Now she knew. Jack was the lead pilot and primary planner for a joint forces rescue operation into Rubistan—the Air Force dropping in SEALs to secure the hostages, then offloading Rangers to seize the terrorist compound.
And he hadn't told her. The betrayal cut deep.
For God's sake, it was her sister out there. Sydney, her blood, her responsibility since their mother had hauled ass to greener pastures, ironically found in the middle of the damned desert with some Omar Sharif look-alike.

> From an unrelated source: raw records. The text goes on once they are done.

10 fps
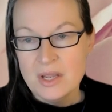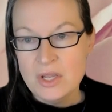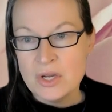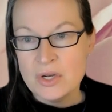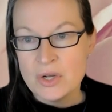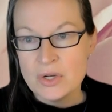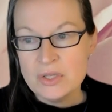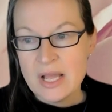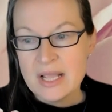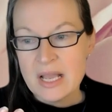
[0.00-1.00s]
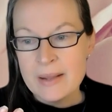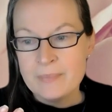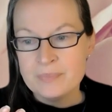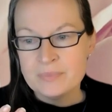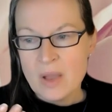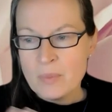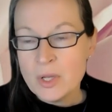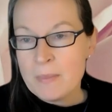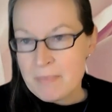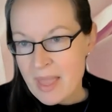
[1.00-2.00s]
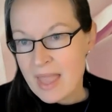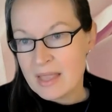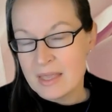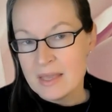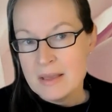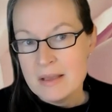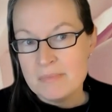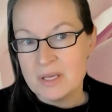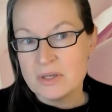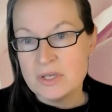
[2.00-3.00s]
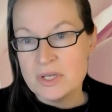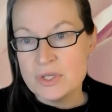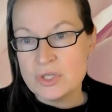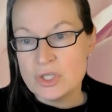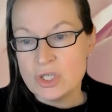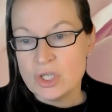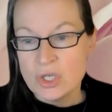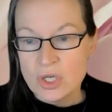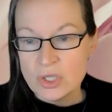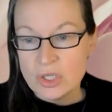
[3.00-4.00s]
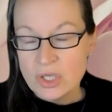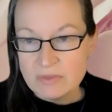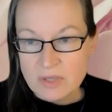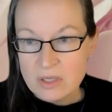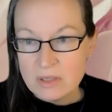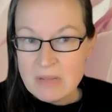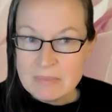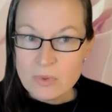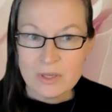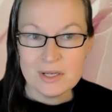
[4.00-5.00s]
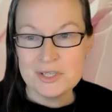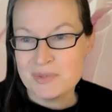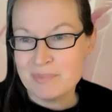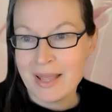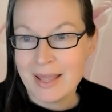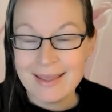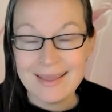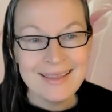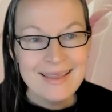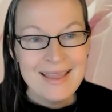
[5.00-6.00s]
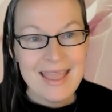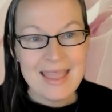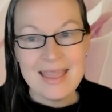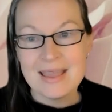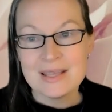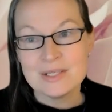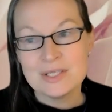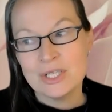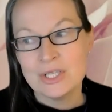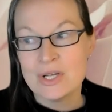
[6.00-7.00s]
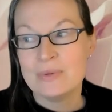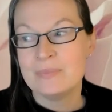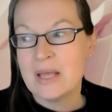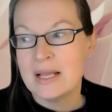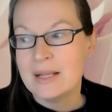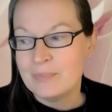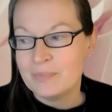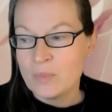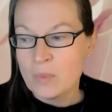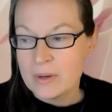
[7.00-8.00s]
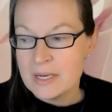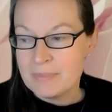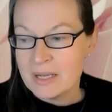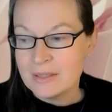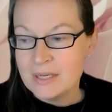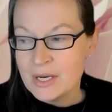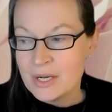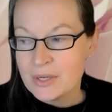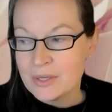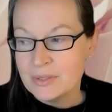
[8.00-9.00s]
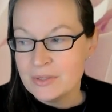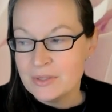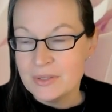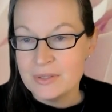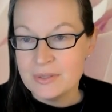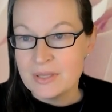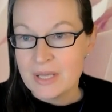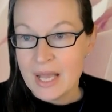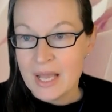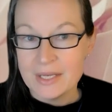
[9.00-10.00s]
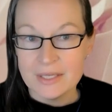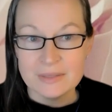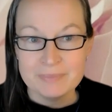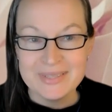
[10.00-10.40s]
I want to go back because, I've got my mortgage to pay and, worried about, the garden.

The same desert that had lured her sister on a crusade to feed starving babies and find answers about why her own mother had abandoned her children.
As if the answers weren't clear enough.
Their mother had picked the prestige and cash of being one of four wives to a Middle Eastern, oil-rich royal instead of staying with her two daughters in a pissant tiny Texas town where their father fit hubcaps on an assembly line. No surprise. How many times had she listened to her mother's favored fairy tales about a man to swoop her off her feet? As if it didn't slice into her daughter knowing Daddy wasn't cast in the role of that love-ya-forever prince.
Love. The smell of fruity Os teased her nostrils from the open box.
Sure Jack used to say he loved her. At least ten times a day. But then Jack also loved his airplane. His grandmama. Roller coasters. Elvis. A double cheeseburger with the works, hold the pickles, because he hated pickles, hated them with as much passion as he loved that cheeseburger.
Most of all, Jack Korba loved the emotional charge of a challenge. More important, he had the laid-back patience to wait. And win.
Every time Jack said he loved her, she read in his sleepy-lidded eyes the burning drive to win her response. Maybe if she'd accepted his first date offer, his interest would have fizzled. Instead she'd said no to the squadron player. He'd asked again. And again, until she'd finally accepted.
I love you, Mon, he'd repeated hundreds of times, determination firing his eyes.
Sure as she knew Jack Korba hated pickles and loved to kiss his way down her spine, she realized if she ever answered him, the challenge would be gone. He would walk. And she resented him for that. Even as she wanted him and enjoyed the way he made her smile, which made her want him all the more.
And he'd used those feelings to manipulate her. How many times did he have to twist her heart around before she got over him?
She dropped the cereal box to the floor before it weakened her with breakfast-in-bed-with-Jack memories. He bulldozed his way over weakness with slow determination and a loose-hipped strut
Stay strong and hang tough, she reminded herself. Resolve kicked up a notch. She could keep thinking about the way he left her out of the loop and resisting him might not be so difficult after all.
Monica picked fuzz balls off the cheap, polyester bedspread. She wouldn't be conquered by a Posturepedic stretch of box springs any more than by six feet two inches of tempting Greek testosterone.
Hints of leather and sweat uniquely Jack whispered up. Around her. Invading her senses. The tickle of nerves in her stomach tingled into heat pooling lower.
She sat straighter, cross-legged on the bed. It was only a weak moment brought on by too much worry over her sister. Just as during the night in Vegas three and a half months ago. Except this time she would know to keep her guard up around Jack.